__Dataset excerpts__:

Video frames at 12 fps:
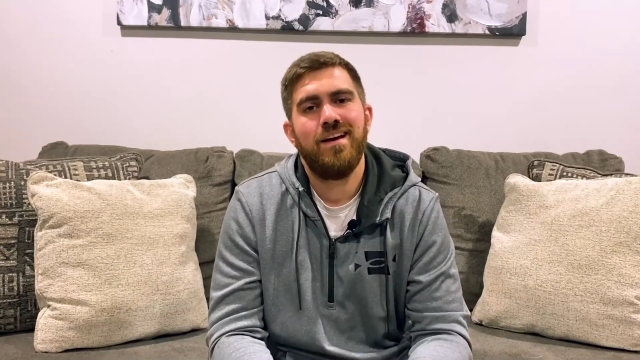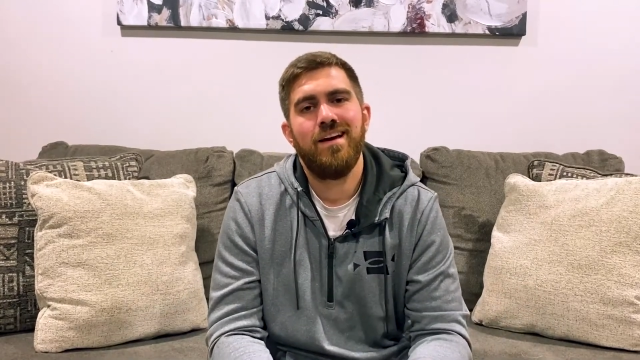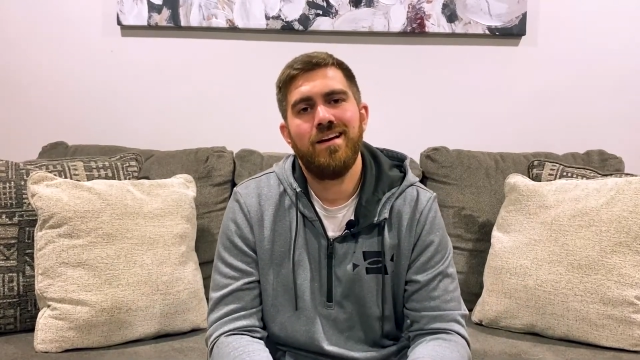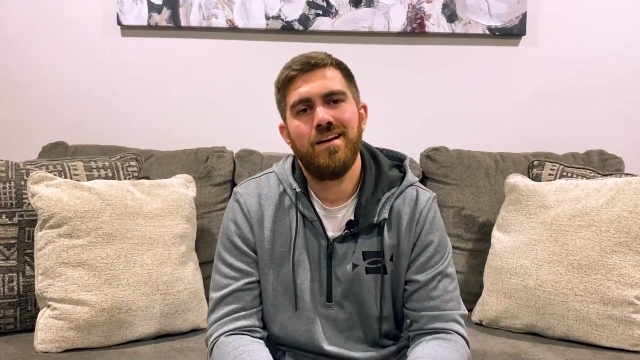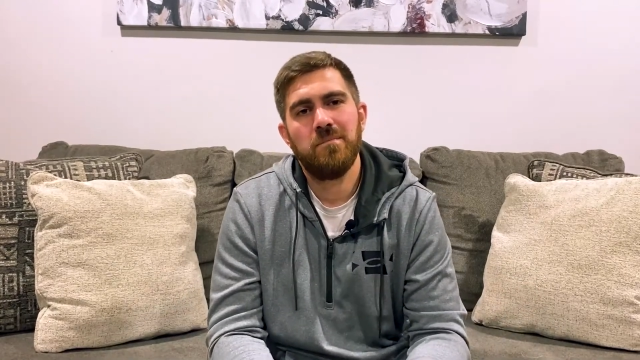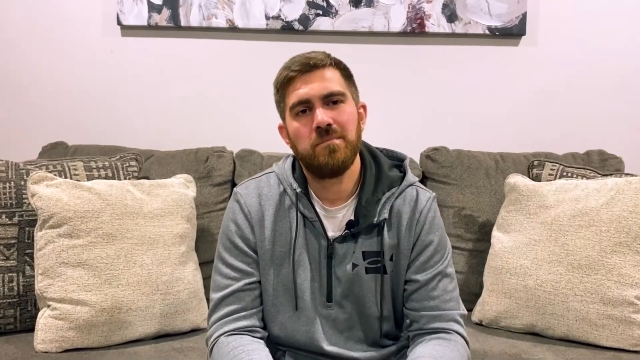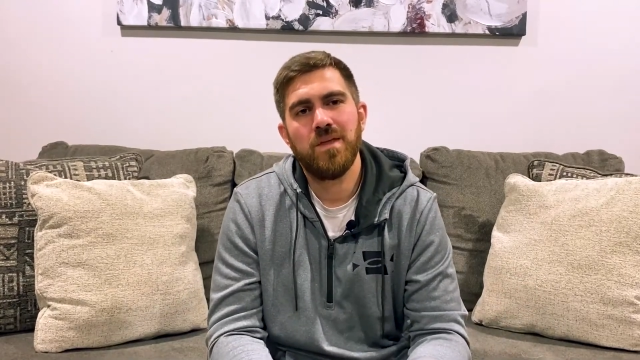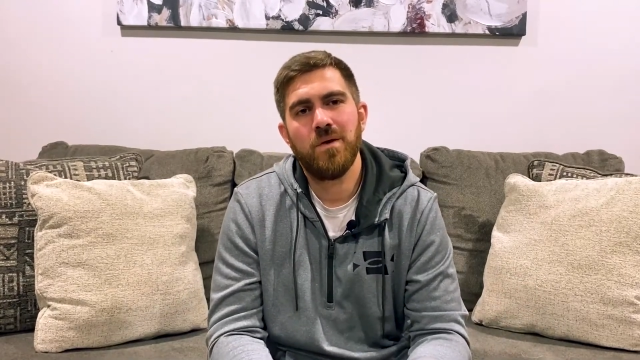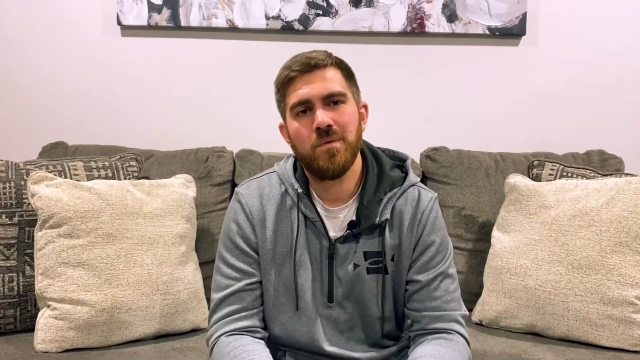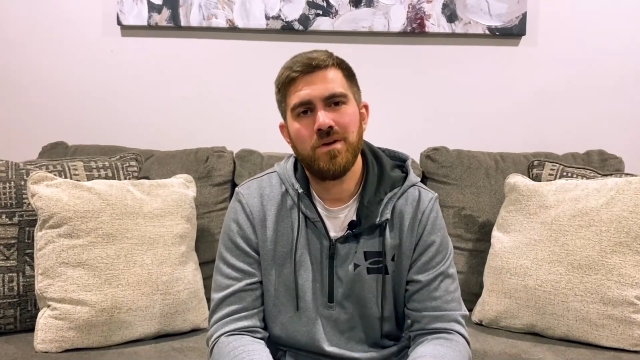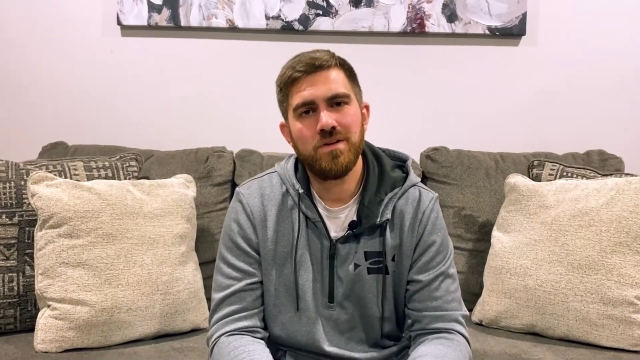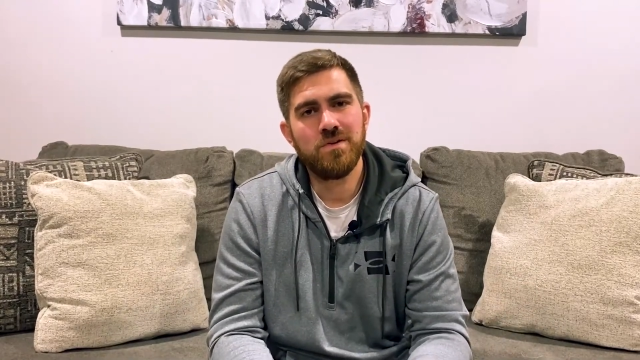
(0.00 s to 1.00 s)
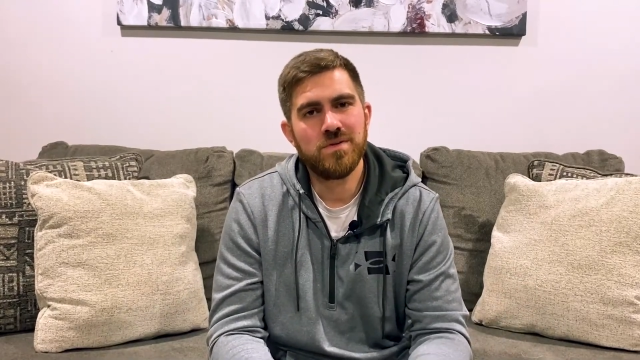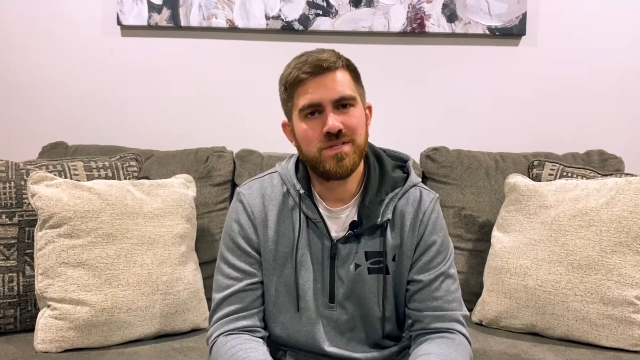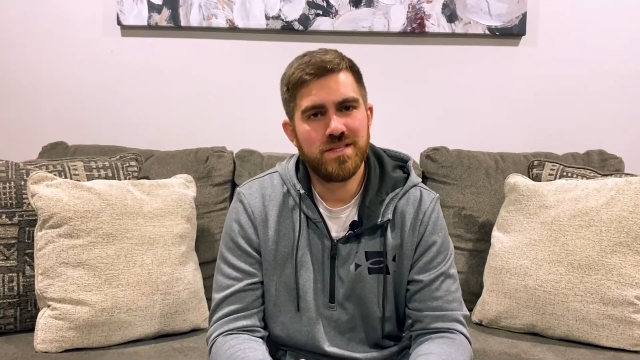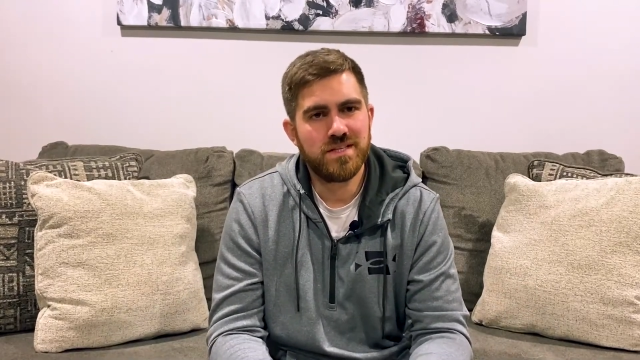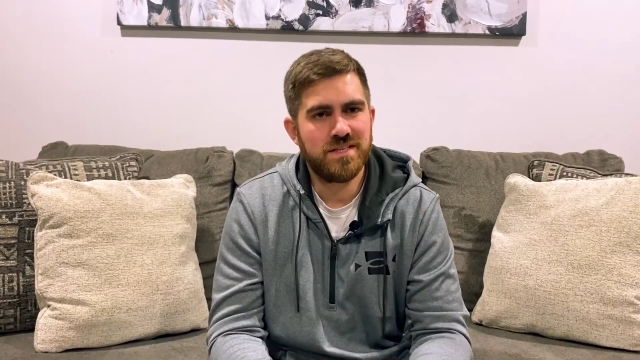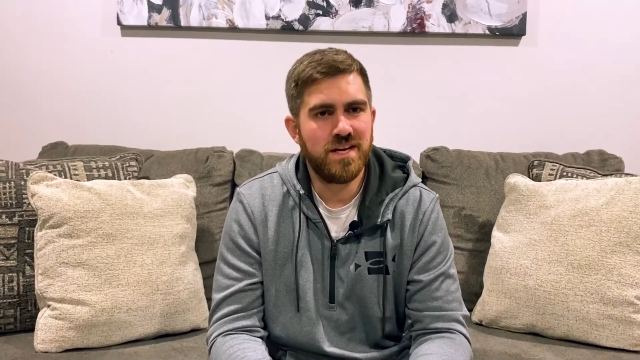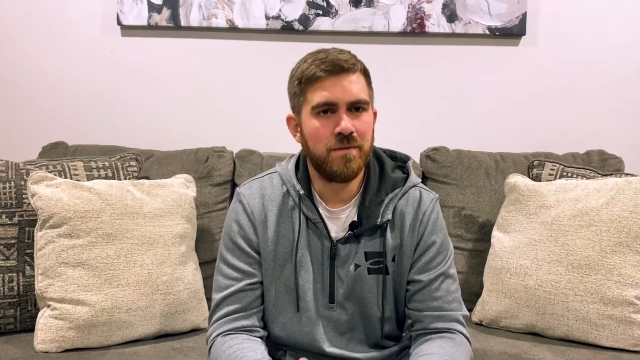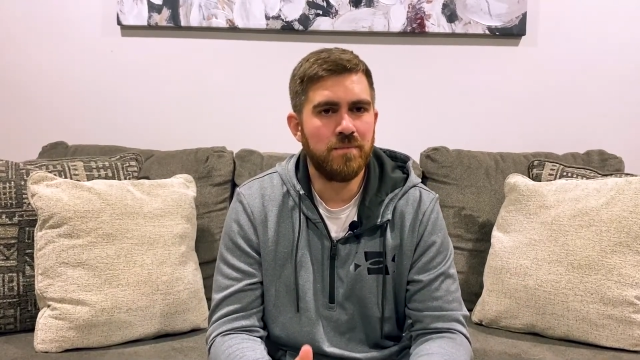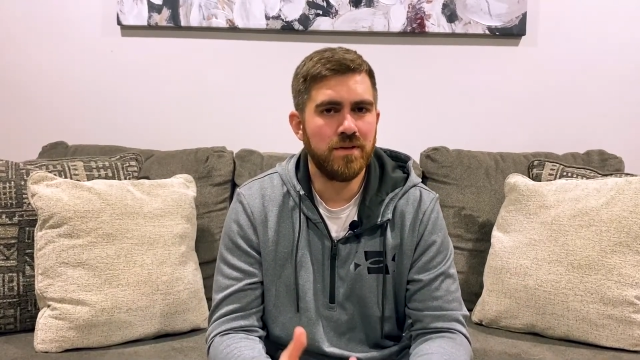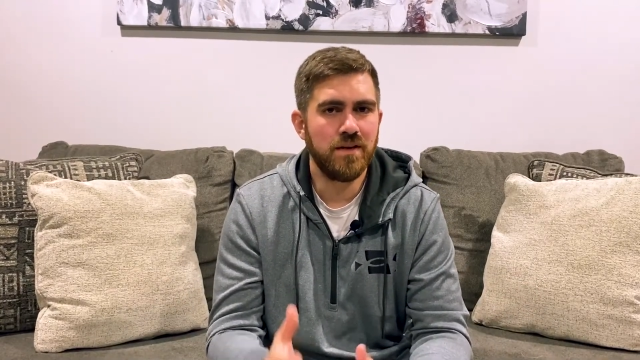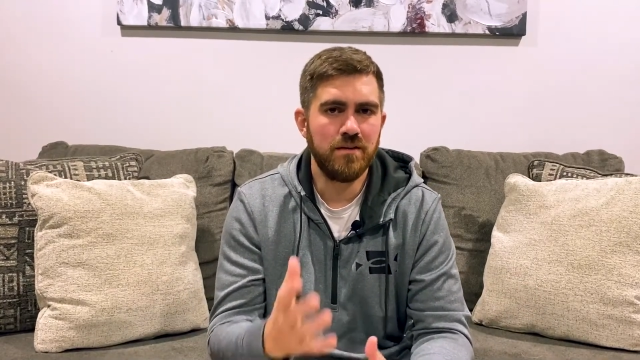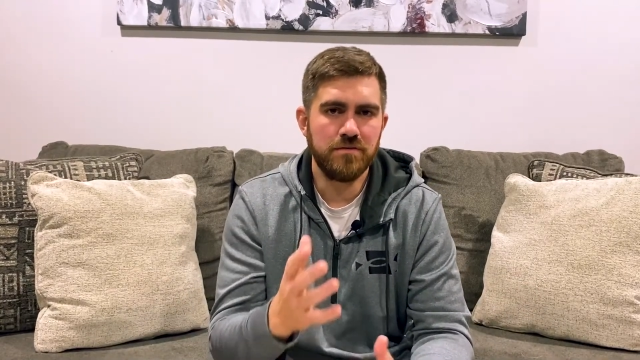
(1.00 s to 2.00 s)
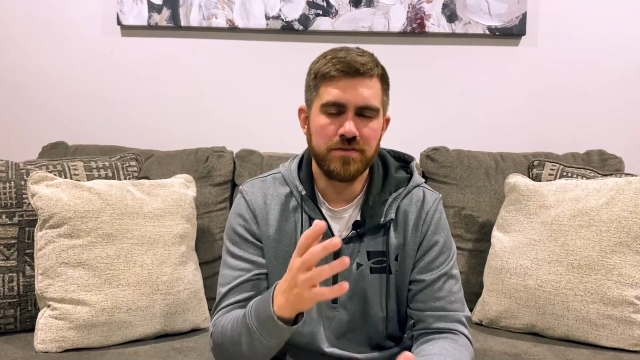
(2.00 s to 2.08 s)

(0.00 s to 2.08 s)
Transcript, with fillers: um, I want to use the example of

__WHAT YOU NEED TO DO__: Once the pictures are set aside, reproduce the records in full and exactly.

__FINAL ANSWER__:
Video frames at 12 fps:
(0.00 s to 1.00 s)
(1.00 s to 2.00 s)
(2.00 s to 2.08 s)

(0.00 s to 2.08 s)
Transcript, with fillers: um, I want to use the example of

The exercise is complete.